Hazardous upgrades


Upgrading any piece of software can be complex, whether it’s a web-based application, desktop software, or an entire operating system. Most products do a pretty good job of remembering your settings and reminding you to make a backup first. But they tend to omit a very important step: Letting the user save a full list of settings, in case some of them can’t be retained after the upgrade.

It would be foolish of me to suggest that every setting can be carried over from one version to another, as product improvement typically means consolidating old features and preferences in ways that can’t easily be translated to new ones. I’m OK with that. What bothers me is when programs don’t tell you which settings have to be clobbered during the upgrade. For example, I recently did a BlackBerry OS upgrade which worked pretty well. In the process, it deleted all my font and display settings, which was easy to see and correct. However, changes to the keypad speed and ringer profiles were more confusing, and took me a good half hour to restore.

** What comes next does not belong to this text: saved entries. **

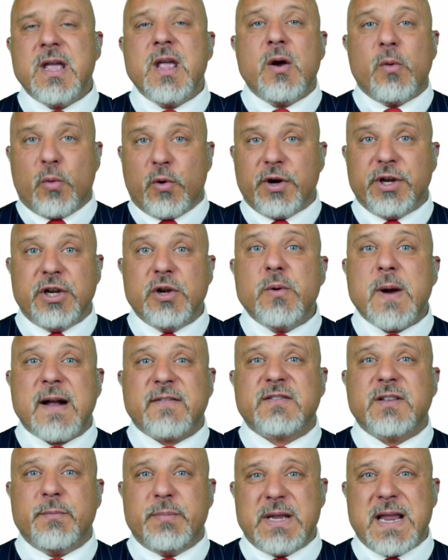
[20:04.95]
where you have
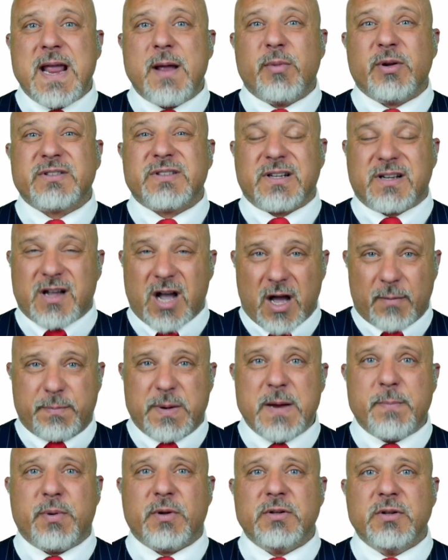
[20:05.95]
to be able to cut
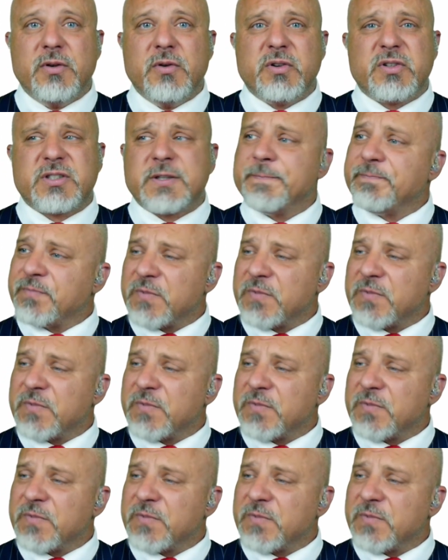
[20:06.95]
people loose,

I propose a simple safeguard against this sort of problem: Before any upgrade, let the user save a full list of every setting and preference. This is different than a backup, which is designed for when the upgrade fails entirely. Rather, the settings list helps you go through the updated software and get your settings back the way you like them, without having to remember how they used to be. Even if this list is rather ugly, simply listing the category, setting name, and selection, it would be incredibly useful when things don’t look right following an upgrade. And given the frequency of upgrades that accompany software products, this would be a huge timesaver for customers.